I mean, they’re family, right? So, we have to love them…right?
I believe so.
In spite of the mistakes, in spite of our realization that holy crap, they aren’t perfect….we love them.
We don’t always like them. And it seems like we blame them for every messed up thing about us- it all stems from our childhood experiences somehow. But they chose us. They chose to help us enter this world and have whatever existence we’ve had thus far, and for that alone, we do love them.
Even when we hate them, we love them. Because what is hate without it’s loving origin? Even when we start to see their weaknesses, vices, toxic traits, and shortcomings. I hope we see their struggle just as vividly. Because the truth is they did the best they could with what they had physically, emotionally, spiritually, and financially.
You see, what we fail to realize at times, is our parents weren’t always our parents. They were helpless kids once. They were products of their environment (positive or negative). They were teenagers once, and young adults driven to perform according to societal norms, emotional trauma, and -hell- mental illnesses that “didn’t exist”/ weren’t diagnosed back then. They had a whole life before we were even thought of. Or maybe they didn’t. Perhaps they were married and having kids at 18 or 19 years old, never getting the opportunity to fully learn themselves let alone heal from trauma they had survived.

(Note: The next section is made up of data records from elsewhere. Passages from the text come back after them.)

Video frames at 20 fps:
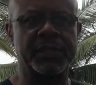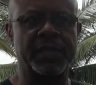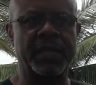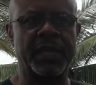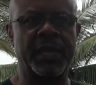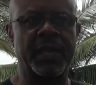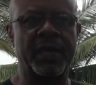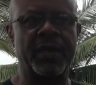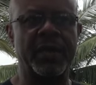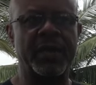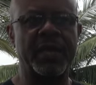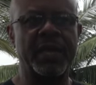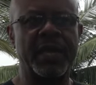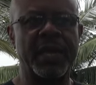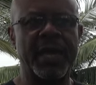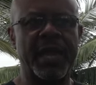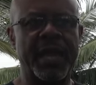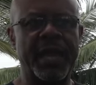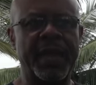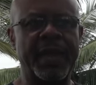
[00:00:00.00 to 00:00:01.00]
Yeah,
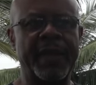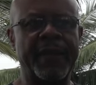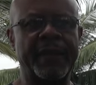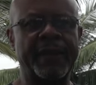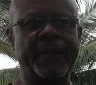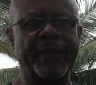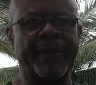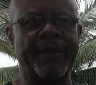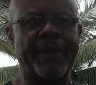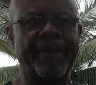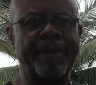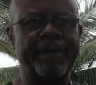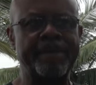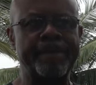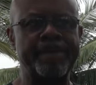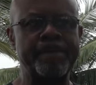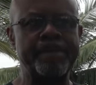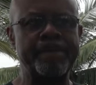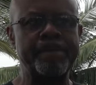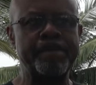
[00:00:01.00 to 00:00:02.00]
and
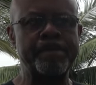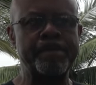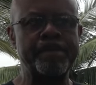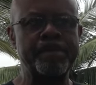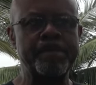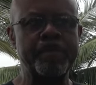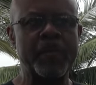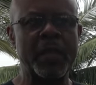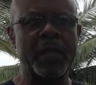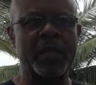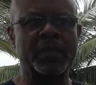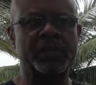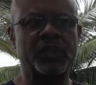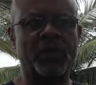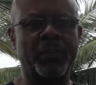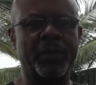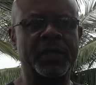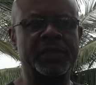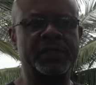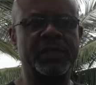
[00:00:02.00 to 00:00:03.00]
um,
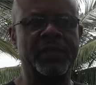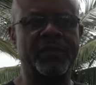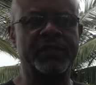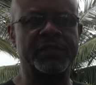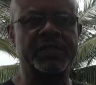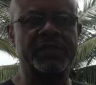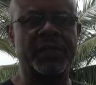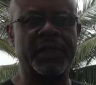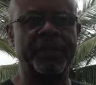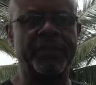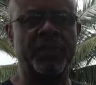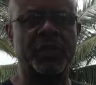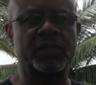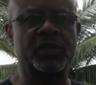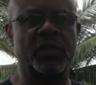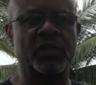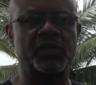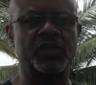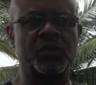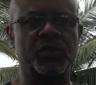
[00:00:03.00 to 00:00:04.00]
so most of us have
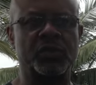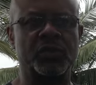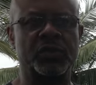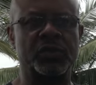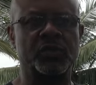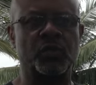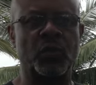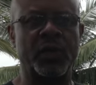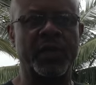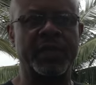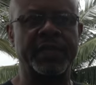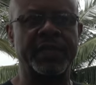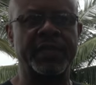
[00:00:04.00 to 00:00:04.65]
booked our tours well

Some of us are fortunate enough to have these talks as adults with our parents. What they went through, secrets they locked away, trauma they never healed from. However, many of us don’t have that luxury. We don’t get answers. We develop resentment due to not knowing why we had the experiences we’ve had and possibly still may encounter with them.
But we still love them. So, we enable their toxicity because we get that they won’t change or face their pasts. Or we distance ourselves from their possible destructive behavior. Behavior in which, sprouted from their hurt, growing a family tree budding emotional and/or physical scarring fruit.
So what’s the remedy, you ask? Forgiveness. Accepting apologies you may or may not ever hear. If possible though, initiate these conversations. Try to uncover some of their past. You might find those answers you’re looking for. Or, you may hit a brick wall. It’s hard to speak on hurt. It’s hard to relive that, or even to admit to your children that you’re broken. And if your parents have already transitioned/passed, forgiveness is even more important. That’s the key. Forgive for YOU. Don’t allow their mistakes to latch onto you, weighing you down with every step you take.
You are NOT your childhood/adulthood trauma. You were strong enough to endure and make it out, you’re equally powerful enough to heal. Break the cycle. Don’t bring that hurt into raising your own family.
Perhaps our parents didn’t grow up in a society concerned with mental/emotional health. But, things are changing. It starts with love and forgiveness. It’s starts with you.
No parent is/was perfect. We’re all just trying to figure it out and deal with the obstacles that come our way. Be gentle with yourself and with others. Your mind, and your heart will thank you.